> **WHAT TO WORK ON**
Exclude all pictures, and reproduce exactly the lines from the one containing "[0:26.56-0:27.46]" through the end of the records, with nothing else added.

> **RECORD SET**
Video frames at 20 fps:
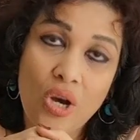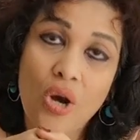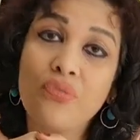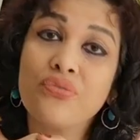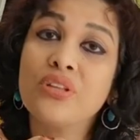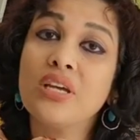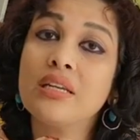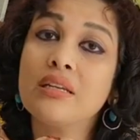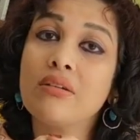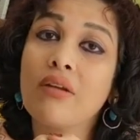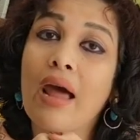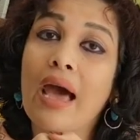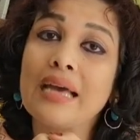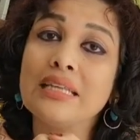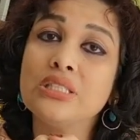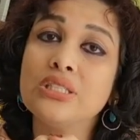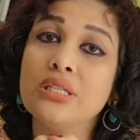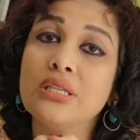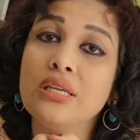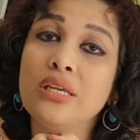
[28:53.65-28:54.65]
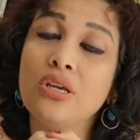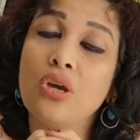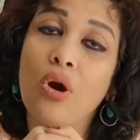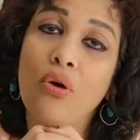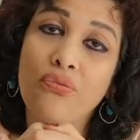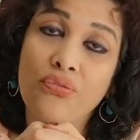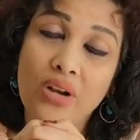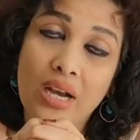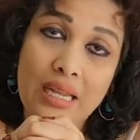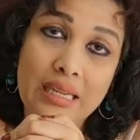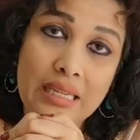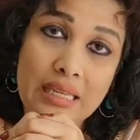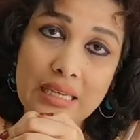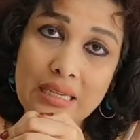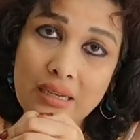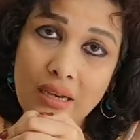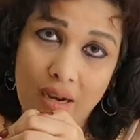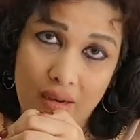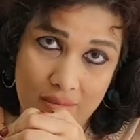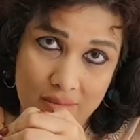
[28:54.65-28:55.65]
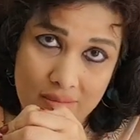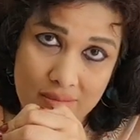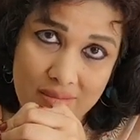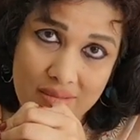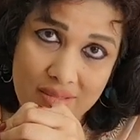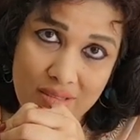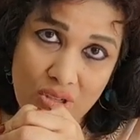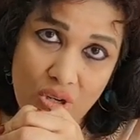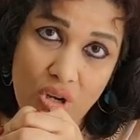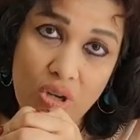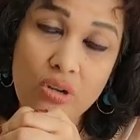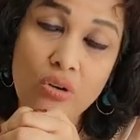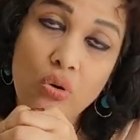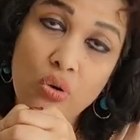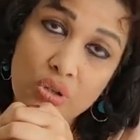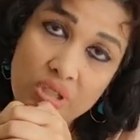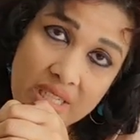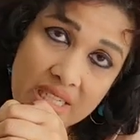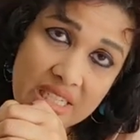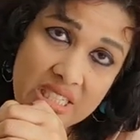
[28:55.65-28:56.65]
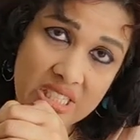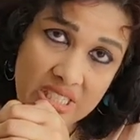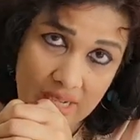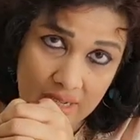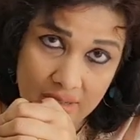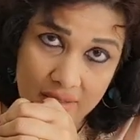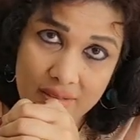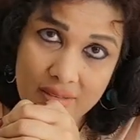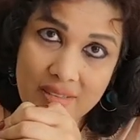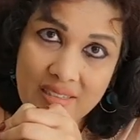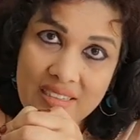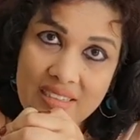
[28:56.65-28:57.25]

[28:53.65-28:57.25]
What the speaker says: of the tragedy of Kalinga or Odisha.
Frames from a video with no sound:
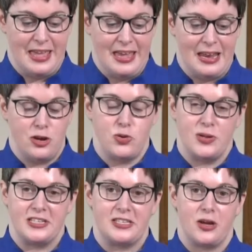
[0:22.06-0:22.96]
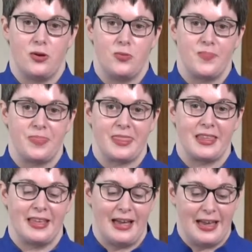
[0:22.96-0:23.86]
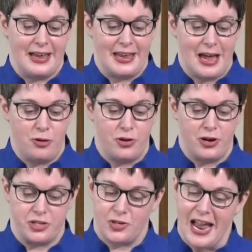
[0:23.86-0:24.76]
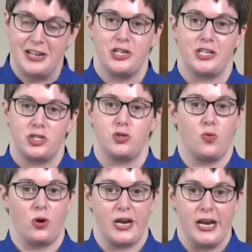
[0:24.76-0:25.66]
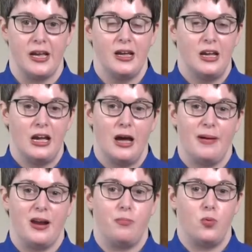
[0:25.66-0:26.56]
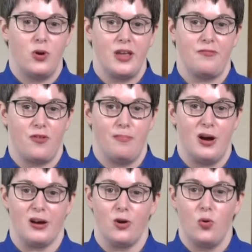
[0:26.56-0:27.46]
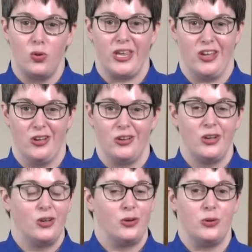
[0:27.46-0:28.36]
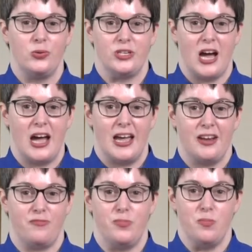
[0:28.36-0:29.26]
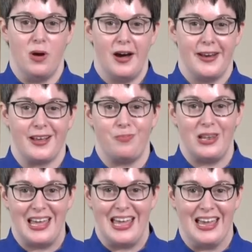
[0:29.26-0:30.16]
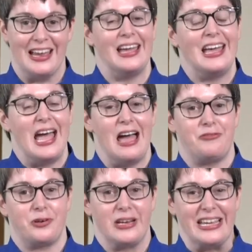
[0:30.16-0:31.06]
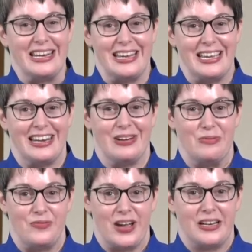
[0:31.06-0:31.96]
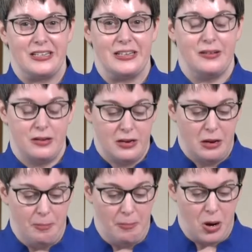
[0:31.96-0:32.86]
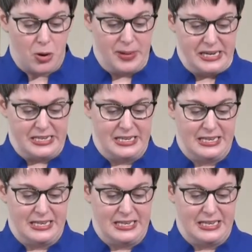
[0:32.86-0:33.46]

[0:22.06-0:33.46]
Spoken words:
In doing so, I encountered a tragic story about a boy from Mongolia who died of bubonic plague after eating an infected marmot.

> **FINISHED EXERCISE**
[0:26.56-0:27.46]
[0:27.46-0:28.36]
[0:28.36-0:29.26]
[0:29.26-0:30.16]
[0:30.16-0:31.06]
[0:31.06-0:31.96]
[0:31.96-0:32.86]
[0:32.86-0:33.46]

[0:22.06-0:33.46]
Spoken words:
In doing so, I encountered a tragic story about a boy from Mongolia who died of bubonic plague after eating an infected marmot.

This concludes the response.